## Description of the task
Leave out every picture, and output exactly the lines from the line containing "[00:00:00.30]" through the last line of the data.

## Extracted records
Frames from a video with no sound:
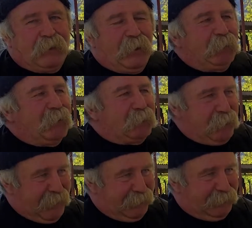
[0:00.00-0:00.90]

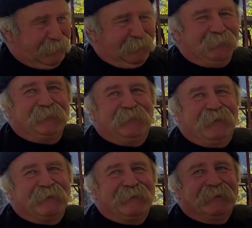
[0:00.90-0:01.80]
kalabalık bir ailenin
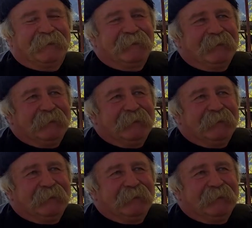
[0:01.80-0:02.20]
ferdidir.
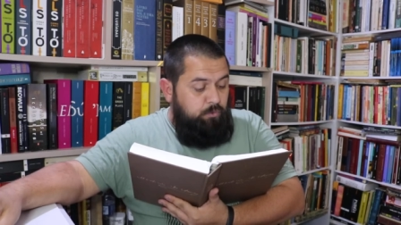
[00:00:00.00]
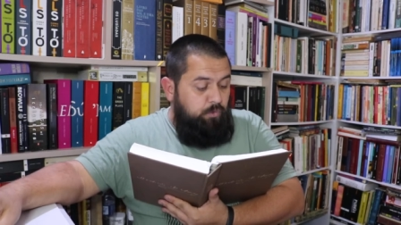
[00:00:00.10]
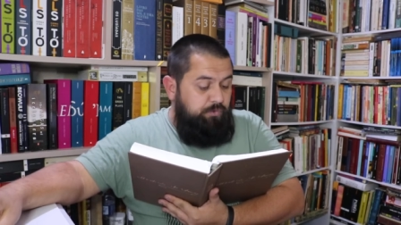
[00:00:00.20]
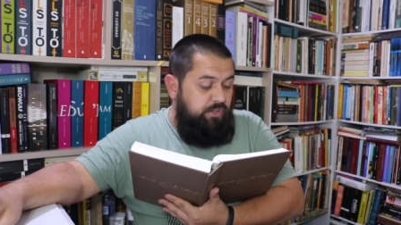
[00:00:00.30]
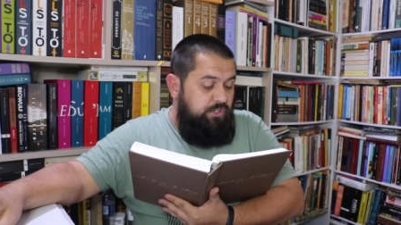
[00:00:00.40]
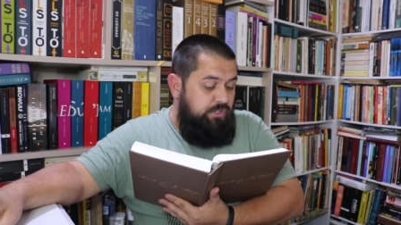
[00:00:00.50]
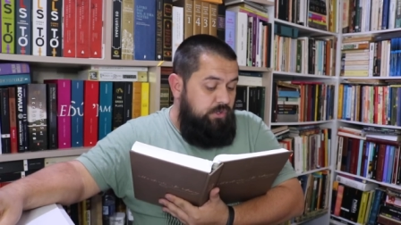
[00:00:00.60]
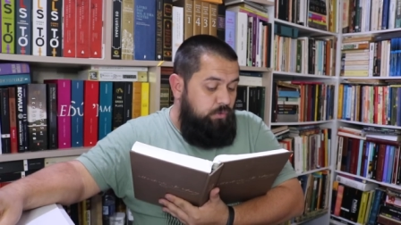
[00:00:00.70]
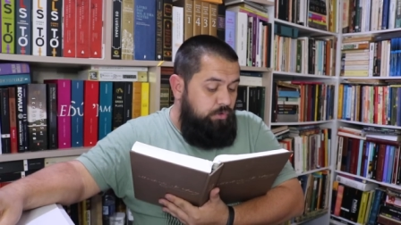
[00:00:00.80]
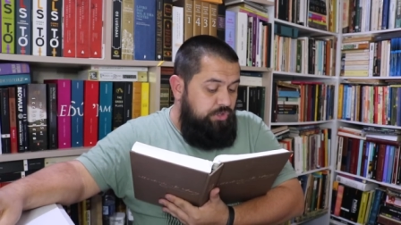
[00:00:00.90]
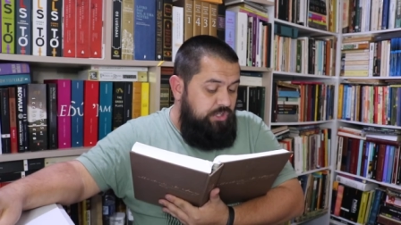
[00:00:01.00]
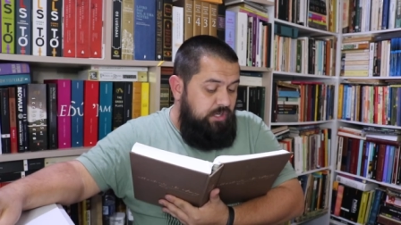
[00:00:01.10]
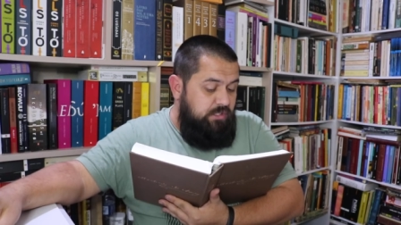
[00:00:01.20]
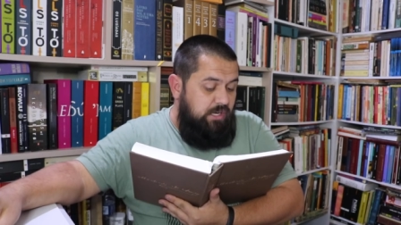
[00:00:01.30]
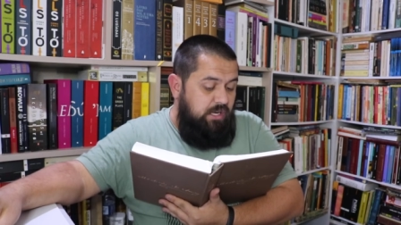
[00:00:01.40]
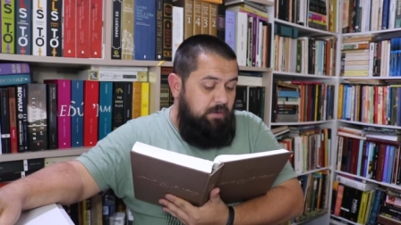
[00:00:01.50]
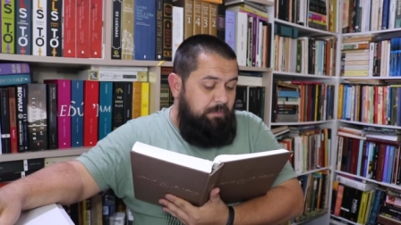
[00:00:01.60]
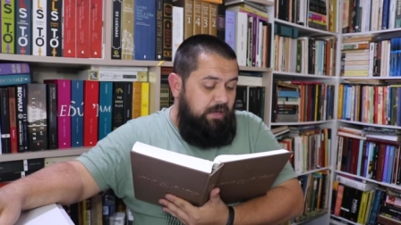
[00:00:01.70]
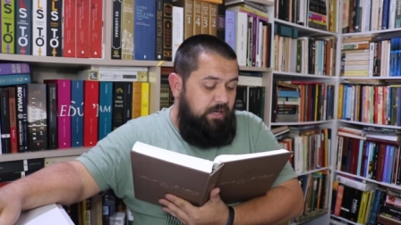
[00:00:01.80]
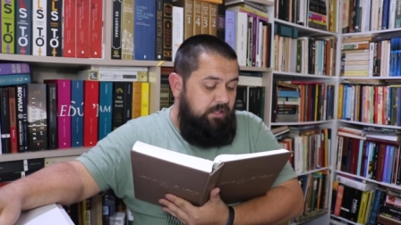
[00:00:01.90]
No fim de cinco dias saí
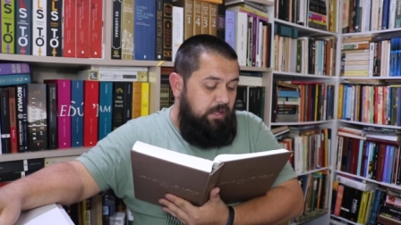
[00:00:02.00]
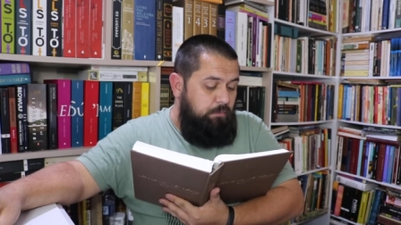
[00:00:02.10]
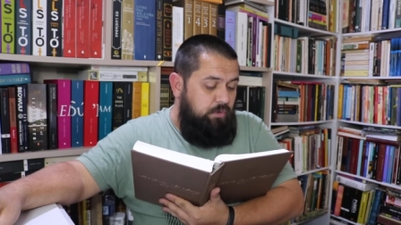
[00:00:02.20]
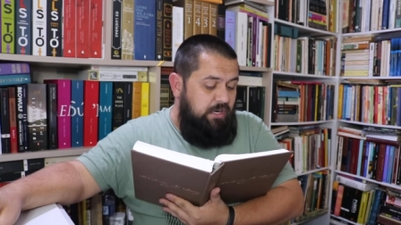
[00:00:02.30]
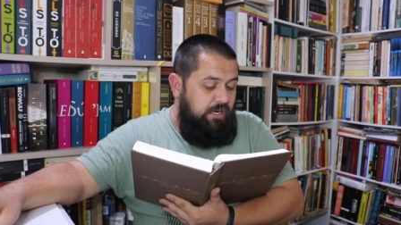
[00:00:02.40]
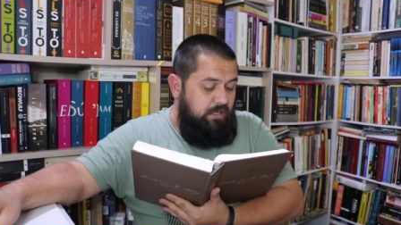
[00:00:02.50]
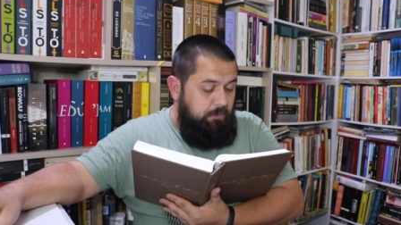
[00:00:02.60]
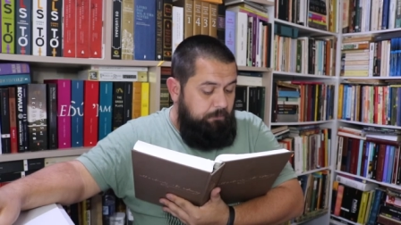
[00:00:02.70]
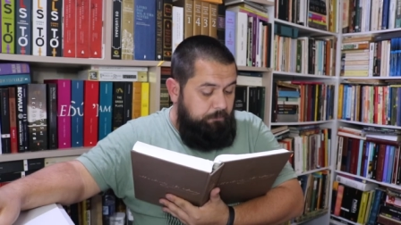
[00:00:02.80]
para Itaboraí,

## Answer section
[00:00:00.30]
[00:00:00.40]
[00:00:00.50]
[00:00:00.60]
[00:00:00.70]
[00:00:00.80]
[00:00:00.90]
[00:00:01.00]
[00:00:01.10]
[00:00:01.20]
[00:00:01.30]
[00:00:01.40]
[00:00:01.50]
[00:00:01.60]
[00:00:01.70]
[00:00:01.80]
[00:00:01.90]
No fim de cinco dias saí
[00:00:02.00]
[00:00:02.10]
[00:00:02.20]
[00:00:02.30]
[00:00:02.40]
[00:00:02.50]
[00:00:02.60]
[00:00:02.70]
[00:00:02.80]
para Itaboraí,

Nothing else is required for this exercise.